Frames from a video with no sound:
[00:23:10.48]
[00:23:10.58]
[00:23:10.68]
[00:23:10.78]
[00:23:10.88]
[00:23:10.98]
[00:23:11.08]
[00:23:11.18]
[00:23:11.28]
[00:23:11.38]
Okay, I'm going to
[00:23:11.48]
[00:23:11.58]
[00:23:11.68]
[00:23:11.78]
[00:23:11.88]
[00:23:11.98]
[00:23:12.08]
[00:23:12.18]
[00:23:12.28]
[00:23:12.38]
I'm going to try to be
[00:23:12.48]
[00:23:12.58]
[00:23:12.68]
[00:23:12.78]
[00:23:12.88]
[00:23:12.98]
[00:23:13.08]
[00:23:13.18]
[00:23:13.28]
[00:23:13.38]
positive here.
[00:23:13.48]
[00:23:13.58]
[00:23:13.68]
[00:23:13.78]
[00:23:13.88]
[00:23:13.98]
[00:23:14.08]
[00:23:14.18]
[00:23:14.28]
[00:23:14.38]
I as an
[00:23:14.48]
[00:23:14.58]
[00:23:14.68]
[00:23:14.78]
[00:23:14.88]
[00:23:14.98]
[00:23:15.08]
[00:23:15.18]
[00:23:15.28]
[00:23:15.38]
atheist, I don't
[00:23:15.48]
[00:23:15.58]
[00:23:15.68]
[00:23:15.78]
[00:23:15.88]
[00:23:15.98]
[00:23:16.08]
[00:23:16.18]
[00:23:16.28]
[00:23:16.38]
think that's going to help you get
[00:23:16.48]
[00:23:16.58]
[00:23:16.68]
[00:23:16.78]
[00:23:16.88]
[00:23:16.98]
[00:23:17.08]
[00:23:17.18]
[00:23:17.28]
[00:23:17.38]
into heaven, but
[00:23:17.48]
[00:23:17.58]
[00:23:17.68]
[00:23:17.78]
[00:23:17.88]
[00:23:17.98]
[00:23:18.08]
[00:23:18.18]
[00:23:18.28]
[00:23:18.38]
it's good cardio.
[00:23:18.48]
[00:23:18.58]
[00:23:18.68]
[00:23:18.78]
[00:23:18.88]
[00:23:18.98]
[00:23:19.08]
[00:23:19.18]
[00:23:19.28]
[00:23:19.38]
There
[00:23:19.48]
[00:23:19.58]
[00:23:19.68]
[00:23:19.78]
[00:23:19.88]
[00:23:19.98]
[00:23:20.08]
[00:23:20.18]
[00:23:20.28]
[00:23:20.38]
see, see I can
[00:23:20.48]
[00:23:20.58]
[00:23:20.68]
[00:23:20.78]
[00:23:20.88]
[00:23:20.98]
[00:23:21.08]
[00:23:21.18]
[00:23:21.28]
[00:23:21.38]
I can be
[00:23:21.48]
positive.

* **PROBLEM STATEMENT**
Return the material in full, exactly as shown.

* **OUTPUT FOR THIS TASK**
Frames from a video with no sound:
[00:23:10.48]
[00:23:10.58]
[00:23:10.68]
[00:23:10.78]
[00:23:10.88]
[00:23:10.98]
[00:23:11.08]
[00:23:11.18]
[00:23:11.28]
[00:23:11.38]
Okay, I'm going to
[00:23:11.48]
[00:23:11.58]
[00:23:11.68]
[00:23:11.78]
[00:23:11.88]
[00:23:11.98]
[00:23:12.08]
[00:23:12.18]
[00:23:12.28]
[00:23:12.38]
I'm going to try to be
[00:23:12.48]
[00:23:12.58]
[00:23:12.68]
[00:23:12.78]
[00:23:12.88]
[00:23:12.98]
[00:23:13.08]
[00:23:13.18]
[00:23:13.28]
[00:23:13.38]
positive here.
[00:23:13.48]
[00:23:13.58]
[00:23:13.68]
[00:23:13.78]
[00:23:13.88]
[00:23:13.98]
[00:23:14.08]
[00:23:14.18]
[00:23:14.28]
[00:23:14.38]
I as an
[00:23:14.48]
[00:23:14.58]
[00:23:14.68]
[00:23:14.78]
[00:23:14.88]
[00:23:14.98]
[00:23:15.08]
[00:23:15.18]
[00:23:15.28]
[00:23:15.38]
atheist, I don't
[00:23:15.48]
[00:23:15.58]
[00:23:15.68]
[00:23:15.78]
[00:23:15.88]
[00:23:15.98]
[00:23:16.08]
[00:23:16.18]
[00:23:16.28]
[00:23:16.38]
think that's going to help you get
[00:23:16.48]
[00:23:16.58]
[00:23:16.68]
[00:23:16.78]
[00:23:16.88]
[00:23:16.98]
[00:23:17.08]
[00:23:17.18]
[00:23:17.28]
[00:23:17.38]
into heaven, but
[00:23:17.48]
[00:23:17.58]
[00:23:17.68]
[00:23:17.78]
[00:23:17.88]
[00:23:17.98]
[00:23:18.08]
[00:23:18.18]
[00:23:18.28]
[00:23:18.38]
it's good cardio.
[00:23:18.48]
[00:23:18.58]
[00:23:18.68]
[00:23:18.78]
[00:23:18.88]
[00:23:18.98]
[00:23:19.08]
[00:23:19.18]
[00:23:19.28]
[00:23:19.38]
There
[00:23:19.48]
[00:23:19.58]
[00:23:19.68]
[00:23:19.78]
[00:23:19.88]
[00:23:19.98]
[00:23:20.08]
[00:23:20.18]
[00:23:20.28]
[00:23:20.38]
see, see I can
[00:23:20.48]
[00:23:20.58]
[00:23:20.68]
[00:23:20.78]
[00:23:20.88]
[00:23:20.98]
[00:23:21.08]
[00:23:21.18]
[00:23:21.28]
[00:23:21.38]
I can be
[00:23:21.48]
positive.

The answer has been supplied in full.